Work item:
The records below are to be output exactly, except for their pictures.

[[ Listed records open ]]

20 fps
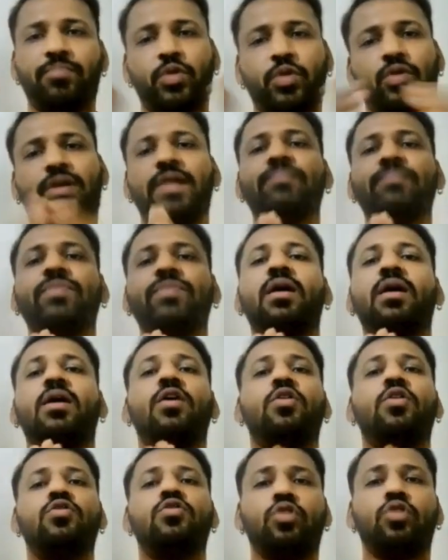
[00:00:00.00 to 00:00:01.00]
Okay,
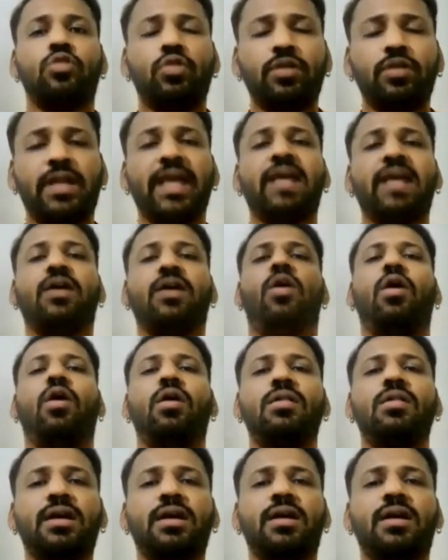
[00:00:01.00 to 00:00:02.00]
so to take
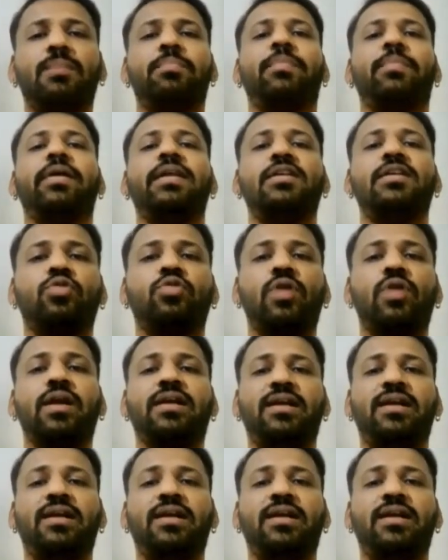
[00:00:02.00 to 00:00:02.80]
all the companies who are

[[ Listed records closed ]]

Answer:
20 fps
[00:00:00.00 to 00:00:01.00]
Okay,
[00:00:01.00 to 00:00:02.00]
so to take
[00:00:02.00 to 00:00:02.80]
all the companies who are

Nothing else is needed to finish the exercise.